Она ещё больше сощурилась, несколько подавшись вперёд, и равнодушно произнесла:
— Ах, здравствуйте, Гоголь, но ты же знаешь, мой друг, что мне всё равно.
Пушкин пристально поглядел на неё:
— Помилуй, но ты сама ещё не одета.
Она приподняла худые широкие плечи:
— Осталось немного. Слава Богу, я ещё могу выезжать без корсета.
Пушкин согласно кивнул:
— Можешь ещё.
Она пленительно улыбнулась, и Пушкин сказал:
— Понапрасну себя не волнуй, я помню и вовремя буду готов.
Она легко, почти беззвучно исчезла, и двери точно сами собой затворились у неё за спиной.
Он тотчас поднялся:
— Разрешите откланяться.
Пушкин придержал его чуть выше локтя своей сильной рукой:
— У нас ещё полчаса, идём в кабинет.
Дрова дотлевали в позабытом камине. Пушкин присел, в раздумье помешал кочергой. Мелкие головешки так и вспыхнули трепетным, синеватым, последним огнём.
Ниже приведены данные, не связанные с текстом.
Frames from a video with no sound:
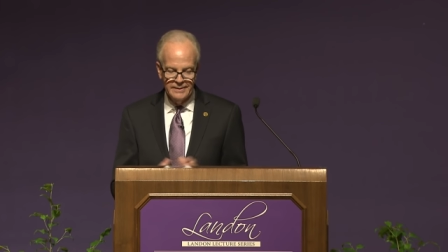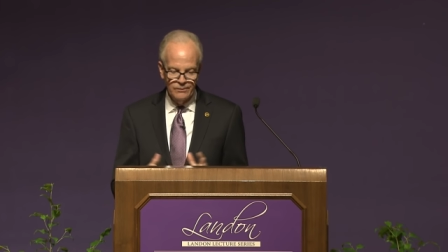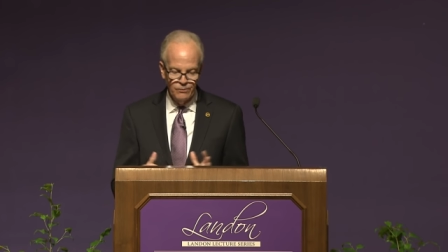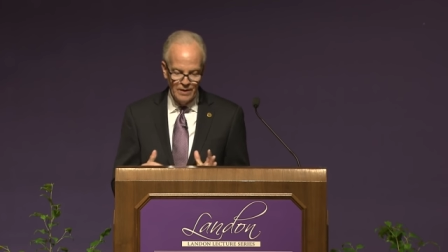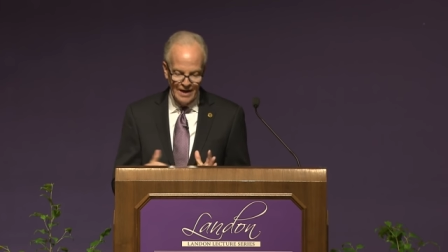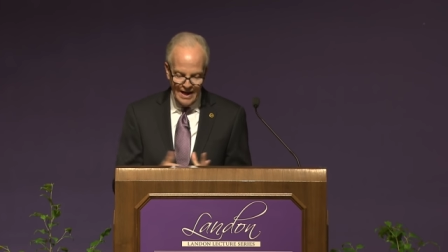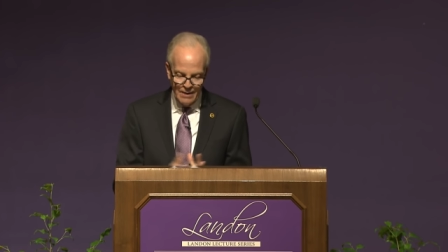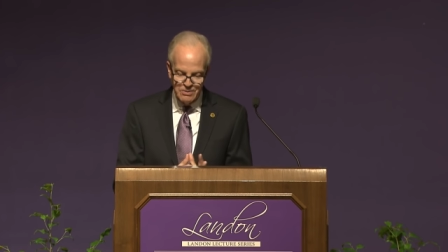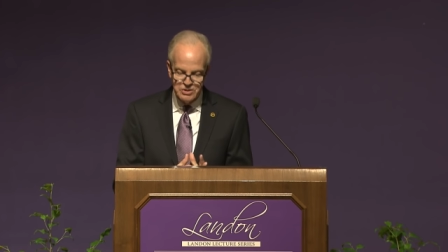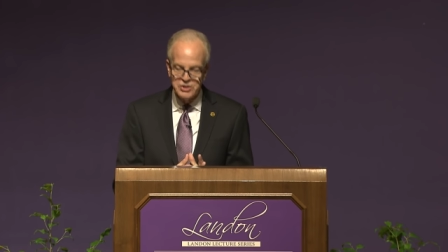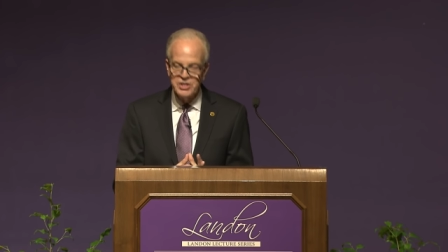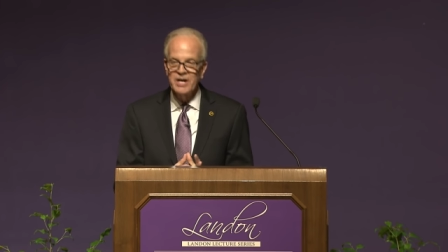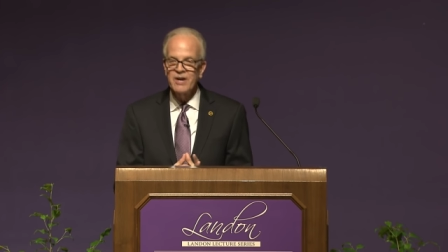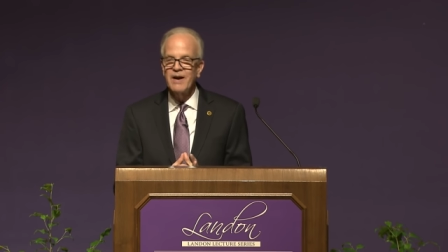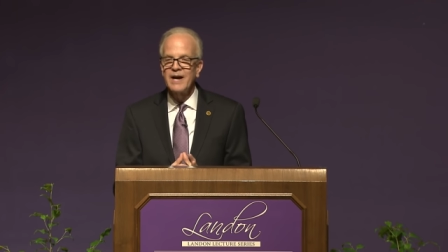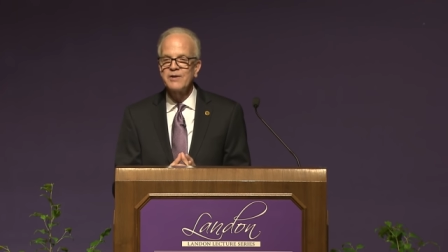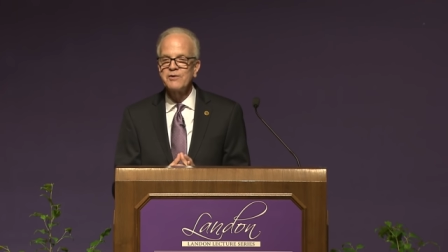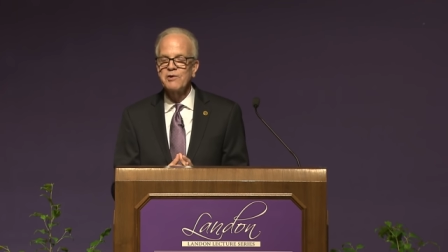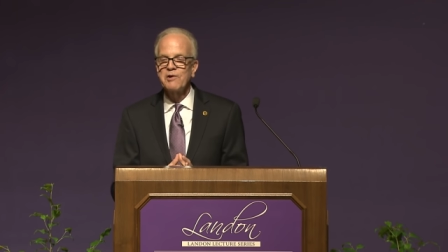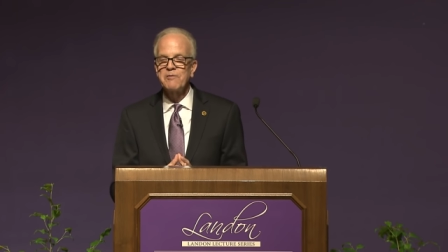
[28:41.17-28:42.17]
While I was there,
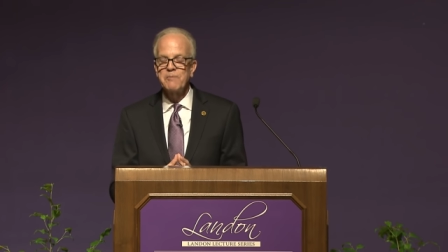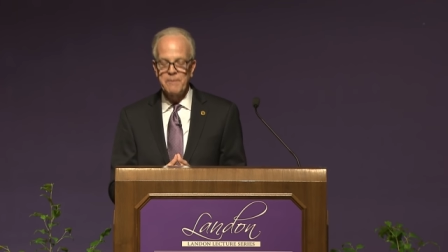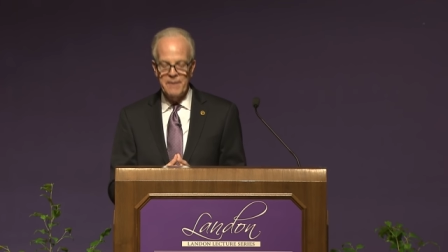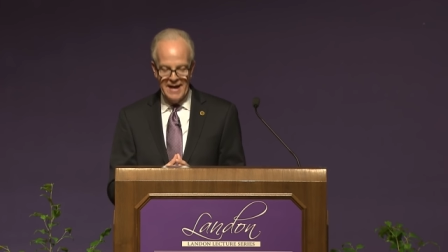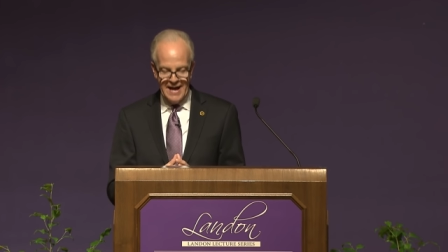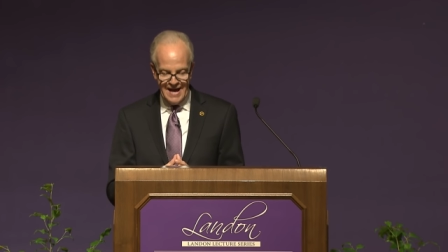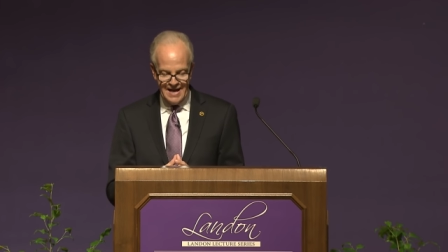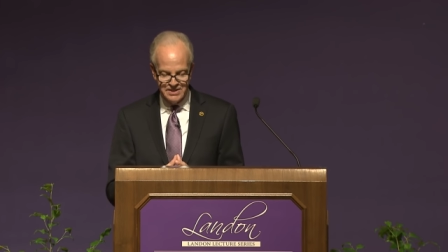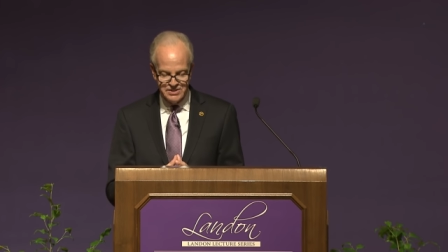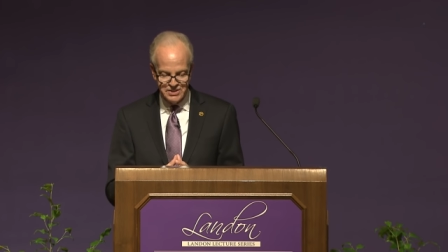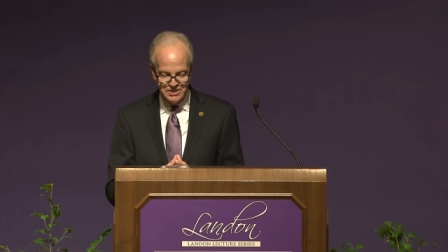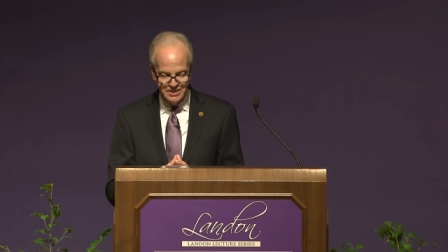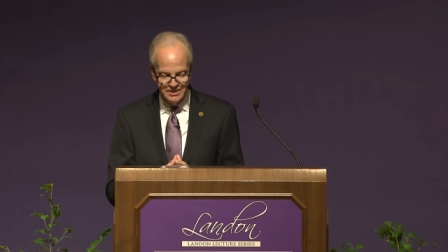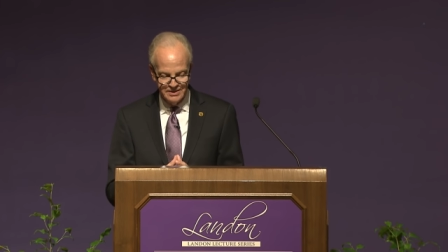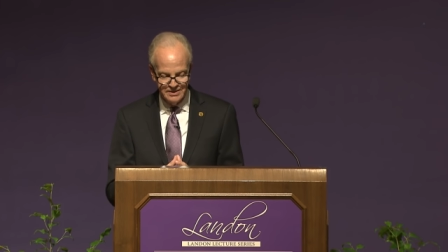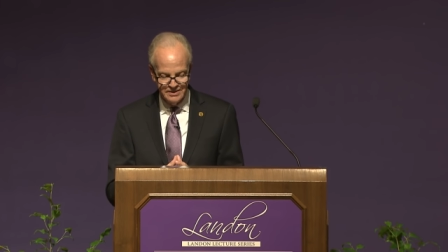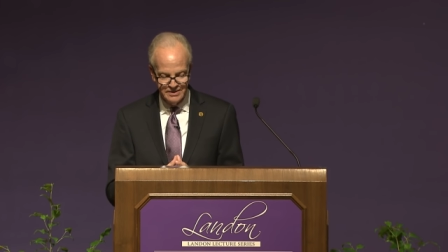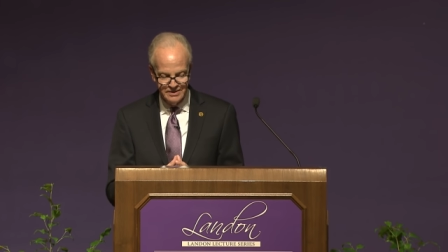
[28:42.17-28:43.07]
I drove past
Разговор представлялся безнадёжно оборванным. Он терялся в догадках, что оставалось ему делать здесь, и, подойдя к книжным полкам, нехотя пробежал глазами по корешкам, но не увидел ни одного.
Голос Пушкина прозвучал неожиданно сзади:
— О будущем понапрасну не станем гадать. Поговорим-ка о настоящем.
Он не шелохнулся. Он даже не понял, что бы значило тут настоящее, с какой стороны прилепилось Пушкину на язык не иначе как то, что пора уходить.